Best Practices for Using ThreatExchange

This guide explains some ways to use ThreatExchange that will help improve throughput and usage.

Downloading Data

When you get access to new data in ThreatExchange (such as by being added to a PrivacyGroup), we recommend you get a sample or complete copy of the data to evaluate it.

You can use these APIs and UI:

ThreatExchange UI - sample data
/threat_descriptors API - samples data
/threat_updates API - Recommended API for complete copy
/<TAG_ID>/tagged_objects API - Okay for a 1-time complete copy

Only some of them should be used for automated integration into your own systems, and the others should be used only for sampled evaluation and testing.

Sample CSVs from the UI

Some privacy groups have a feature where samples of indicators can be downloaded from the UI, which is the fastest way to evaluate potential data. Learn more at ThreatExchange UI.

Sampling from /threat_descriptors API

The /threat_descriptors API allows you to do complex searches on ThreatDescriptors. This can be useful to generate your own narrow samples, but the API is not guaranteed to be contain all data that matches the filters.

Tailing /threat_updates API

Recommended—The /threat_updates API allows you to exactly reproduce a ThreatPrivacyGroup's contents. It also allows you to get deletion events as long as you poll within 30 days of the object being deleted. Tailing /threat_updates gives you the lowest latency, complete data, and is the only API that notifies of deletes.

Not all PrivacyGroups have this API enabled, reach out to threatexchange@meta.com for questions about enabling it.
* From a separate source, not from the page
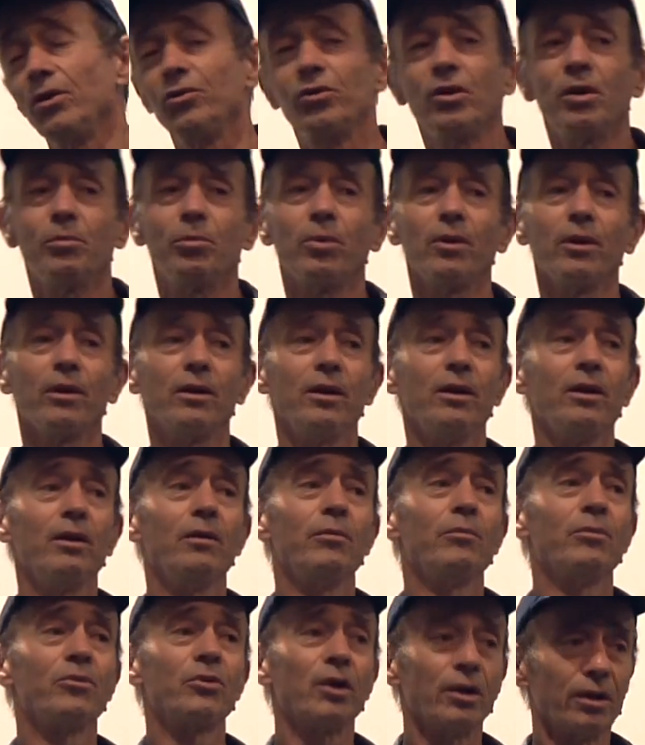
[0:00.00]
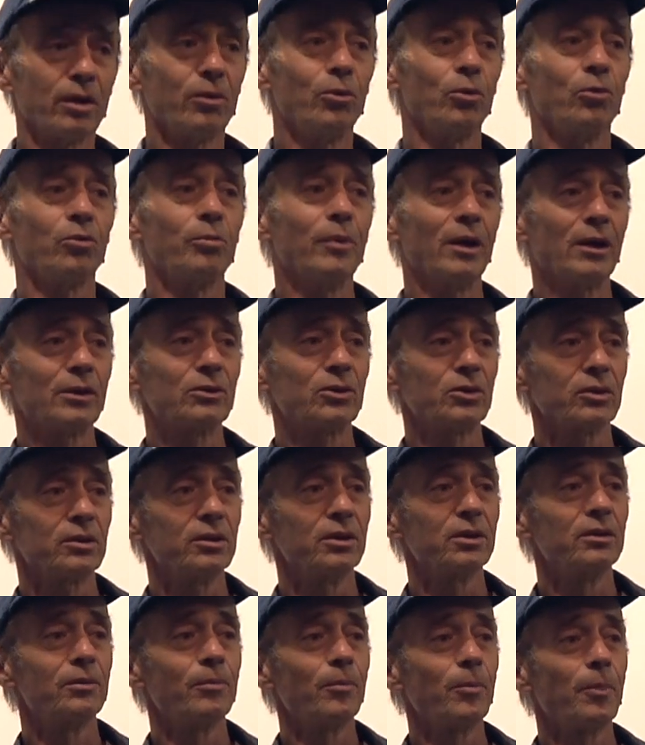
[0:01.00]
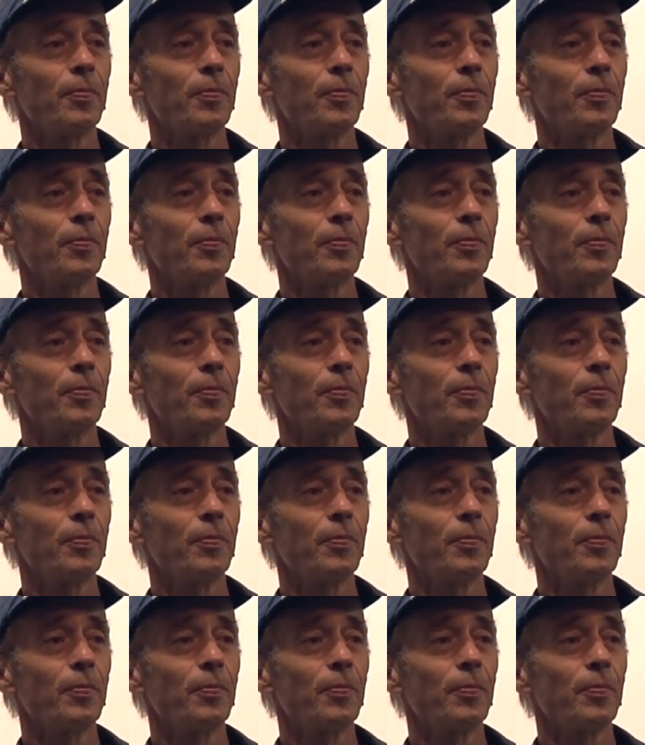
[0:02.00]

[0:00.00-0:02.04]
example, the Santa Cruz massacre.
/<TAG_ID>/tagged_objects API

The /<TAG_ID>/tagged_objects API allows you to reliably download all ThreatDescriptors tagged with those tags. Because most data is tagged, this is a reliable way to get data. However, you must do client-side filtering to remove unwanted data, but with the same tags (for example, in the wrong privacy group, wrong type, etc). Additionally, because you don't learn of deletions or updates, you must start over from tagged_since=0 at some interval (for example, 30 days) in order get updates and discard data that has been deleted.

Tag Your Data

By tagging your data, it makes it easier for yourself and others to find the indicators they care most about. For example, by tagging descriptors with evil, this allows others to filter descriptors searches by data with that tag. Another option is that you can then search the threat_tags endpoint by that tag and see all the tagged objects visible to you. The tagging endpoint also supports partial matches on tags, so a query for evil will surface any tags visible to you which are like evil*.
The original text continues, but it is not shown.